Please retype the records below exactly as they appear, leaving out every picture.

----

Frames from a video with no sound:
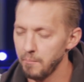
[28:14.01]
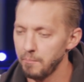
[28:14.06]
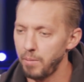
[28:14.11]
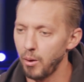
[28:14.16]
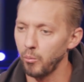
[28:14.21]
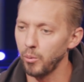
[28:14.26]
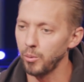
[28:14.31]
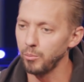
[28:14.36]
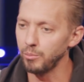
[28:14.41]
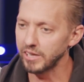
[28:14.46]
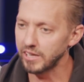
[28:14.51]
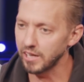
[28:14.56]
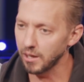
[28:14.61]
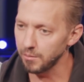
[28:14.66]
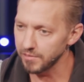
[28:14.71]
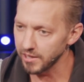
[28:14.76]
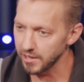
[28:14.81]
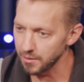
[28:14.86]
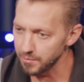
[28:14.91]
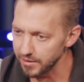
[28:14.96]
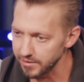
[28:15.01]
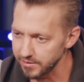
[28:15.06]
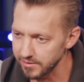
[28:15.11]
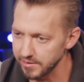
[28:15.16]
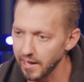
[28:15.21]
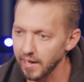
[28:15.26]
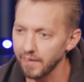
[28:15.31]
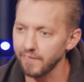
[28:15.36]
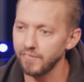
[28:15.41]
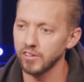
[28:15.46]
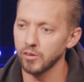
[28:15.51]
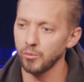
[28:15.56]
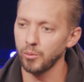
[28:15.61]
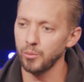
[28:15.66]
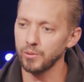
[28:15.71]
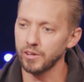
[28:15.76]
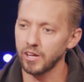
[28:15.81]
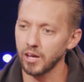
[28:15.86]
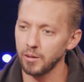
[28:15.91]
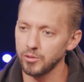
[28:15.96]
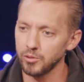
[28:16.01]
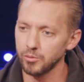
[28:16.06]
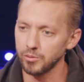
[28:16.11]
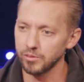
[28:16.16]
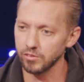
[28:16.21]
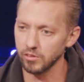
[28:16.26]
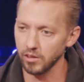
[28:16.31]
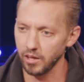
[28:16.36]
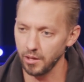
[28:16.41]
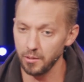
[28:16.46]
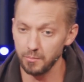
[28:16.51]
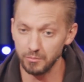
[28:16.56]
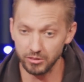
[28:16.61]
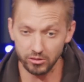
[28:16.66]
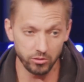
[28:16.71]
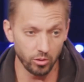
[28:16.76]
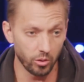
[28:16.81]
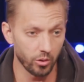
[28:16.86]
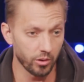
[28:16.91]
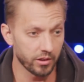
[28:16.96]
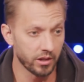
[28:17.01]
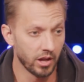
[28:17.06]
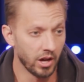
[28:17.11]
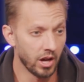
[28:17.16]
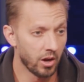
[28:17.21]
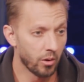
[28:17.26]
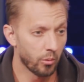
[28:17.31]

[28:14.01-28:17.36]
But when we come to him as Savior, when we come to his, him as Lord,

----

Reply to the exercise »
Frames from a video with no sound:
[28:14.01]
[28:14.06]
[28:14.11]
[28:14.16]
[28:14.21]
[28:14.26]
[28:14.31]
[28:14.36]
[28:14.41]
[28:14.46]
[28:14.51]
[28:14.56]
[28:14.61]
[28:14.66]
[28:14.71]
[28:14.76]
[28:14.81]
[28:14.86]
[28:14.91]
[28:14.96]
[28:15.01]
[28:15.06]
[28:15.11]
[28:15.16]
[28:15.21]
[28:15.26]
[28:15.31]
[28:15.36]
[28:15.41]
[28:15.46]
[28:15.51]
[28:15.56]
[28:15.61]
[28:15.66]
[28:15.71]
[28:15.76]
[28:15.81]
[28:15.86]
[28:15.91]
[28:15.96]
[28:16.01]
[28:16.06]
[28:16.11]
[28:16.16]
[28:16.21]
[28:16.26]
[28:16.31]
[28:16.36]
[28:16.41]
[28:16.46]
[28:16.51]
[28:16.56]
[28:16.61]
[28:16.66]
[28:16.71]
[28:16.76]
[28:16.81]
[28:16.86]
[28:16.91]
[28:16.96]
[28:17.01]
[28:17.06]
[28:17.11]
[28:17.16]
[28:17.21]
[28:17.26]
[28:17.31]

[28:14.01-28:17.36]
But when we come to him as Savior, when we come to his, him as Lord,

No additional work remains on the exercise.